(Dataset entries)
= = = = =

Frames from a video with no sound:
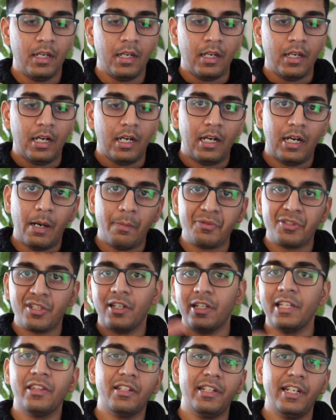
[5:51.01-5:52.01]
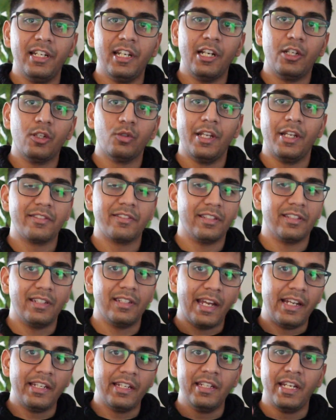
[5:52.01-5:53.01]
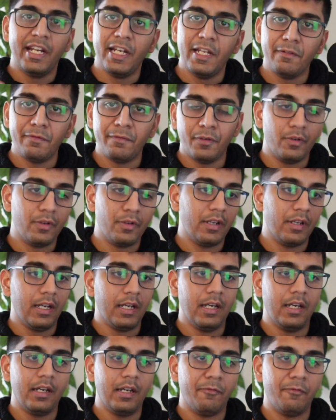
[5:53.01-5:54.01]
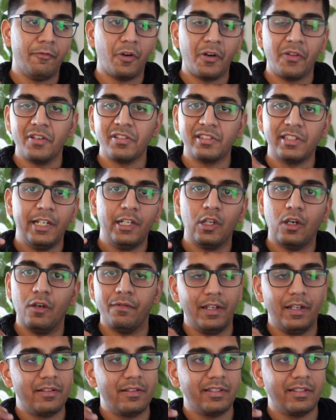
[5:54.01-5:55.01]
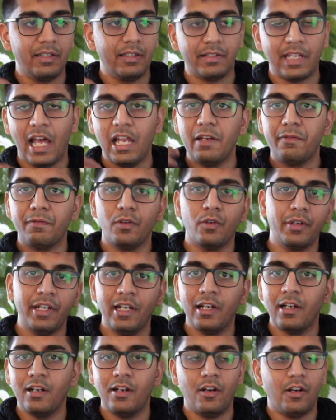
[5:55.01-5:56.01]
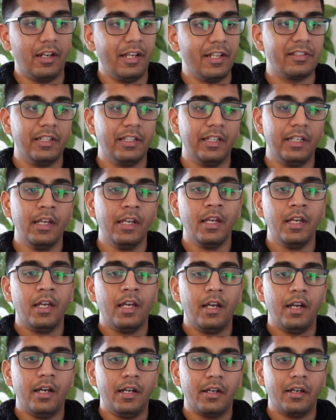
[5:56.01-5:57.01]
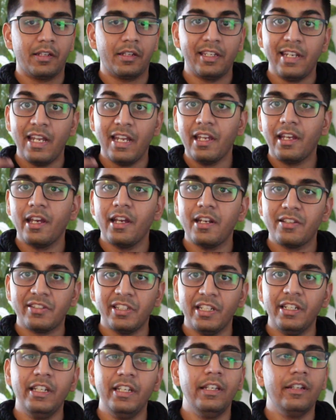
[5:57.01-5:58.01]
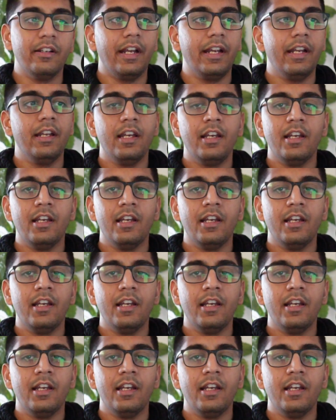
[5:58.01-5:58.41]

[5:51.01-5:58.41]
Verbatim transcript: uh, upserting the data to let's say 1984 uh, for the state of let's say California or let's say uh, Connecticut city, right?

= = = = =

**Task directions:**
Repeat the data exactly as given. Keep every picture out of the copy.

**Solution for this problem:**
Frames from a video with no sound:
[5:51.01-5:52.01]
[5:52.01-5:53.01]
[5:53.01-5:54.01]
[5:54.01-5:55.01]
[5:55.01-5:56.01]
[5:56.01-5:57.01]
[5:57.01-5:58.01]
[5:58.01-5:58.41]

[5:51.01-5:58.41]
Verbatim transcript: uh, upserting the data to let's say 1984 uh, for the state of let's say California or let's say uh, Connecticut city, right?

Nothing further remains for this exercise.